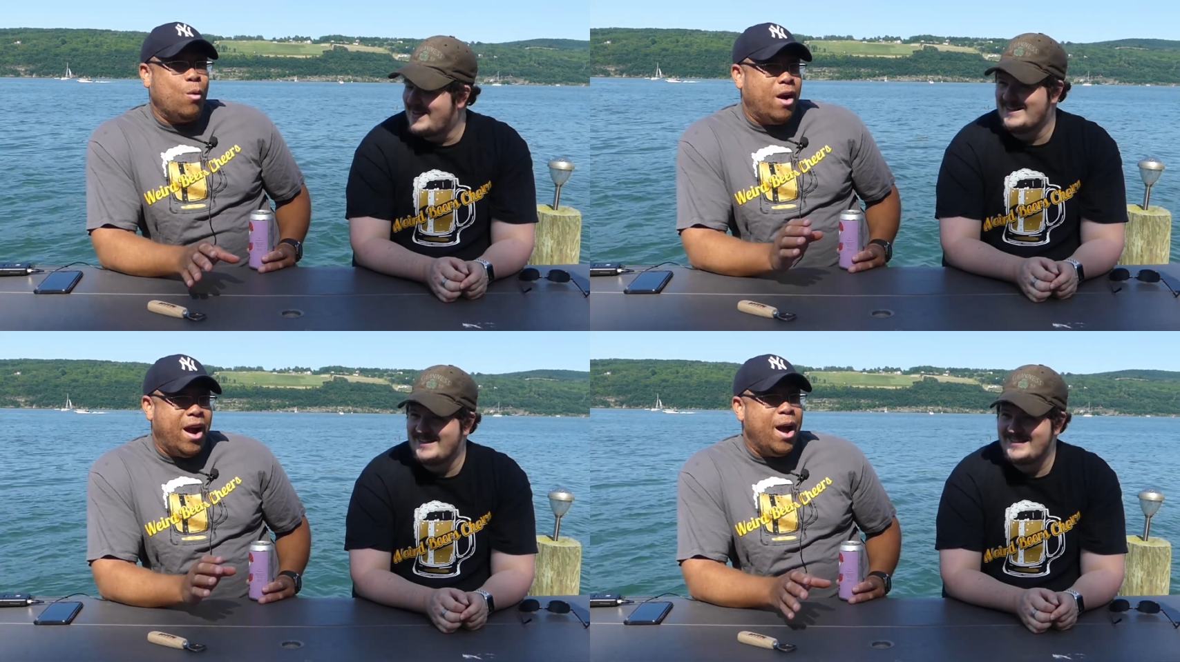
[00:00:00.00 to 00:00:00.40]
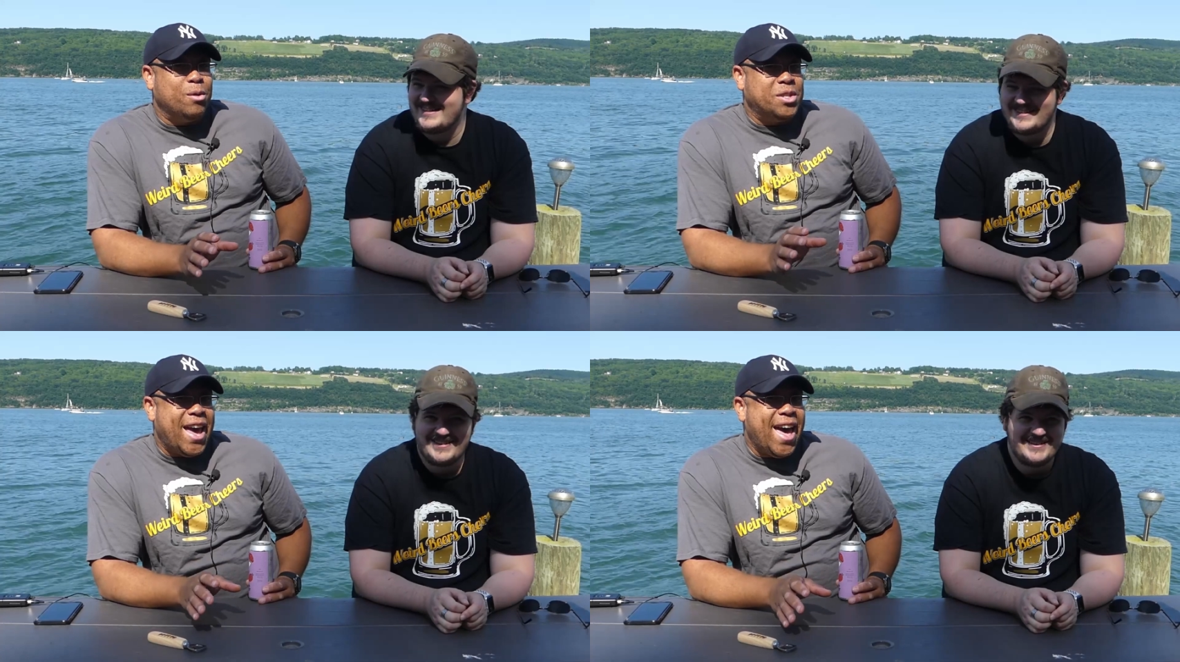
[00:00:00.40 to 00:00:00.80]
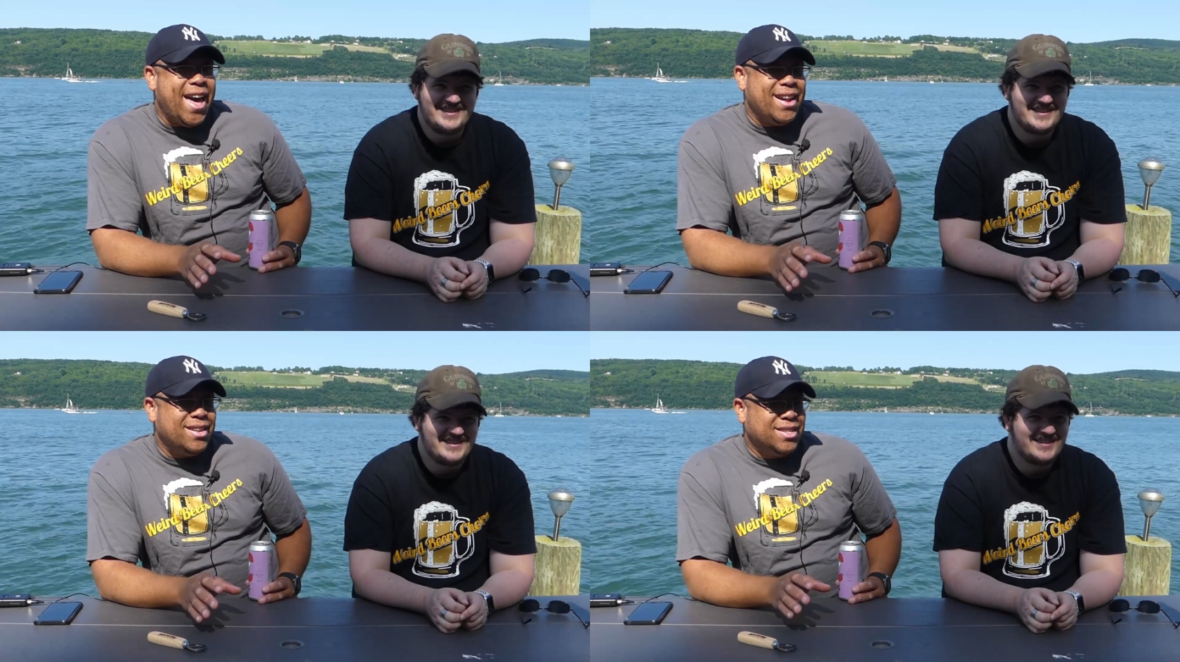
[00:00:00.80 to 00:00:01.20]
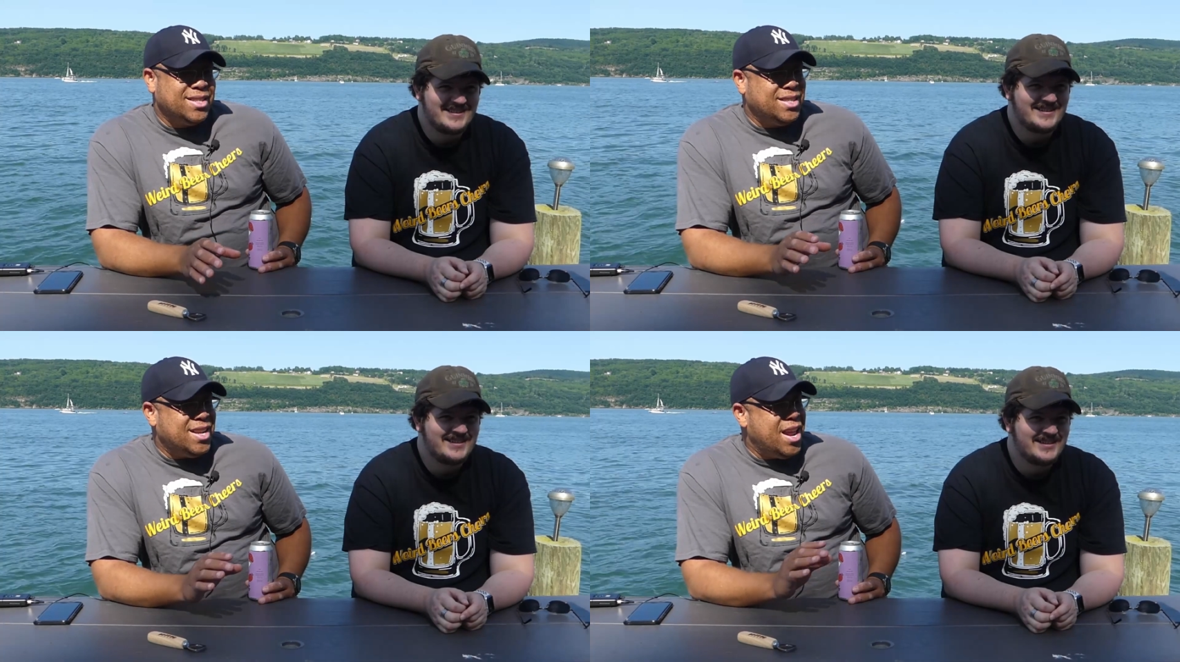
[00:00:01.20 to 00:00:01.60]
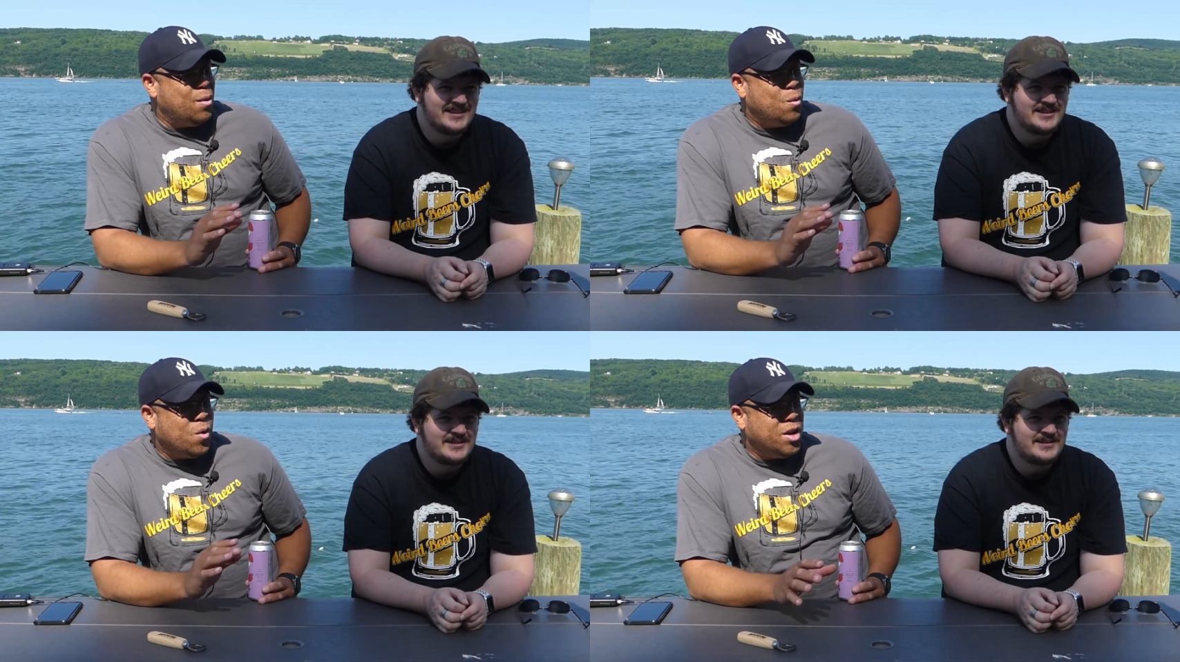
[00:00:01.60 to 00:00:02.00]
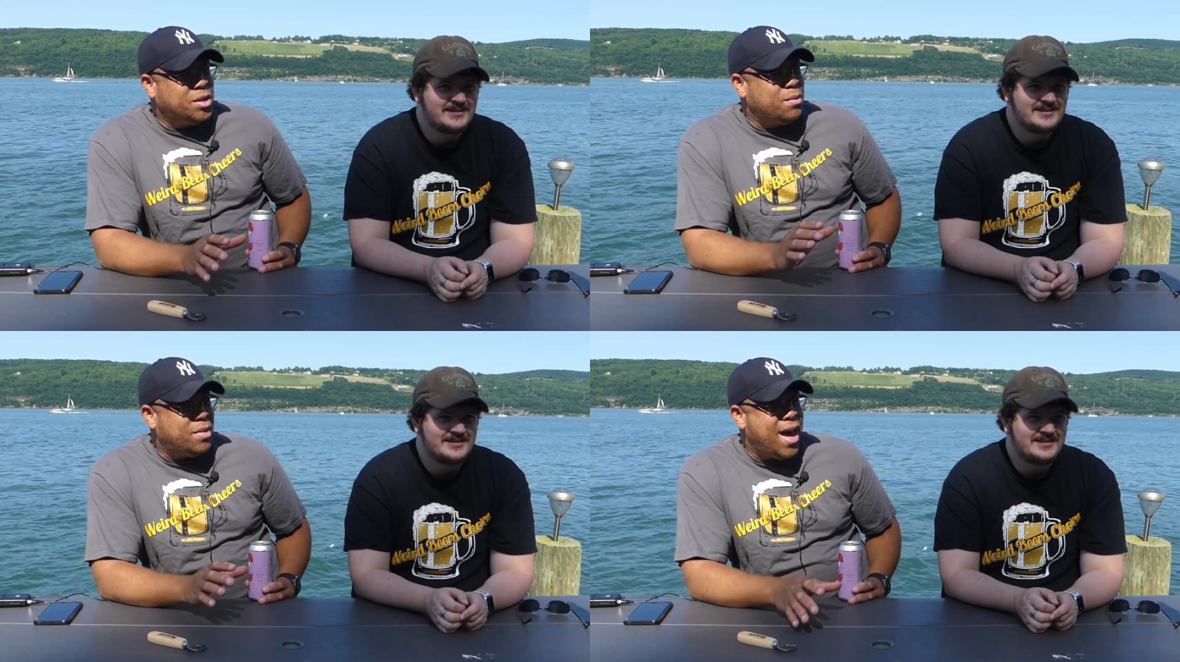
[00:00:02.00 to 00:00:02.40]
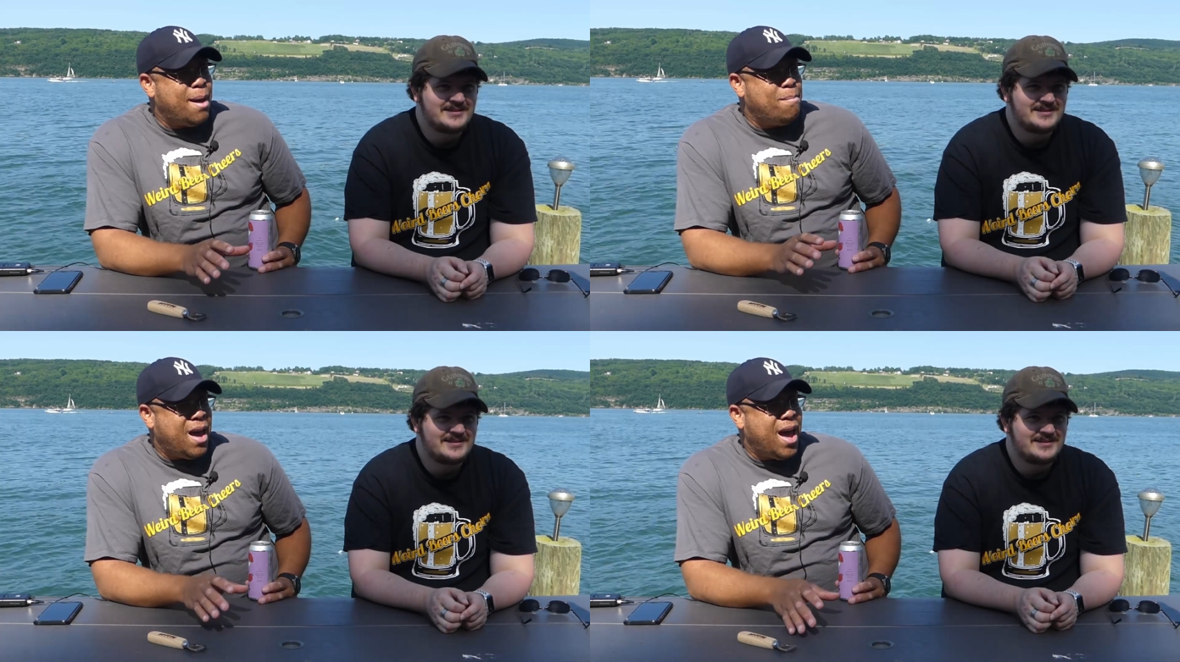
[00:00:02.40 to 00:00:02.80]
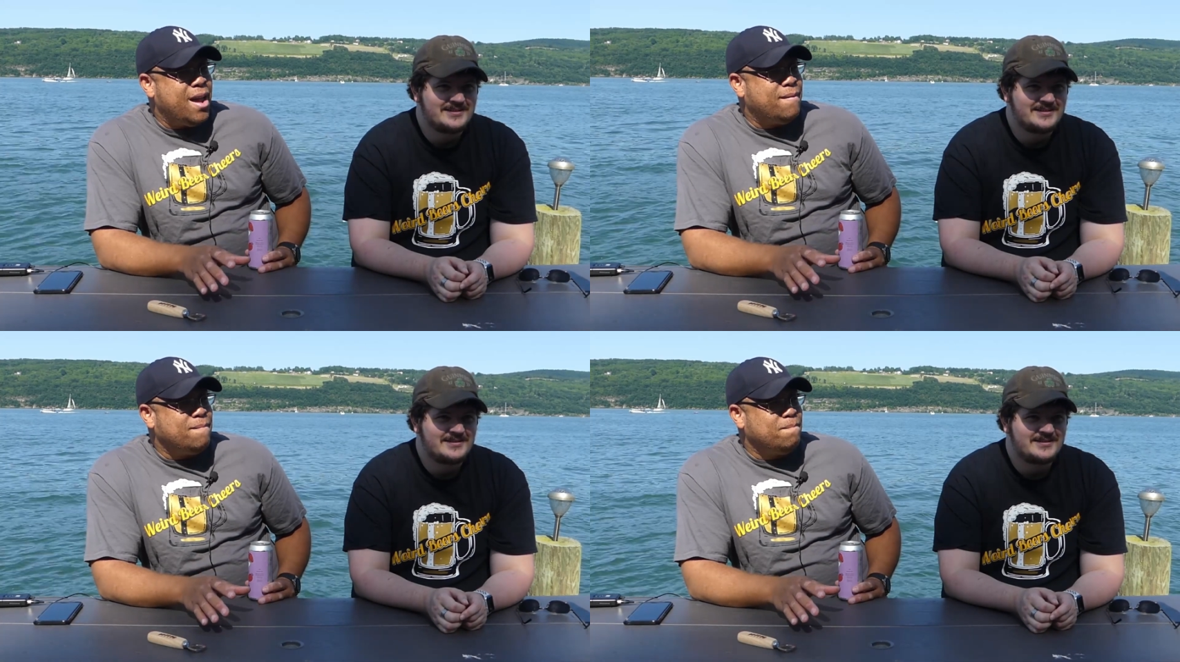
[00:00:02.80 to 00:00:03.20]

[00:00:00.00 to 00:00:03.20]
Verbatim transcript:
Speaker 1: where I was at, and it wasn't that bad.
* * * * * * * * *
**WHAT YOU HAVE TO DO**: Once more, give the listing above exactly, leaving each picture out.

**EXERCISE ANSWER**:
[00:00:00.00 to 00:00:00.40]
[00:00:00.40 to 00:00:00.80]
[00:00:00.80 to 00:00:01.20]
[00:00:01.20 to 00:00:01.60]
[00:00:01.60 to 00:00:02.00]
[00:00:02.00 to 00:00:02.40]
[00:00:02.40 to 00:00:02.80]
[00:00:02.80 to 00:00:03.20]

[00:00:00.00 to 00:00:03.20]
Verbatim transcript:
Speaker 1: where I was at, and it wasn't that bad.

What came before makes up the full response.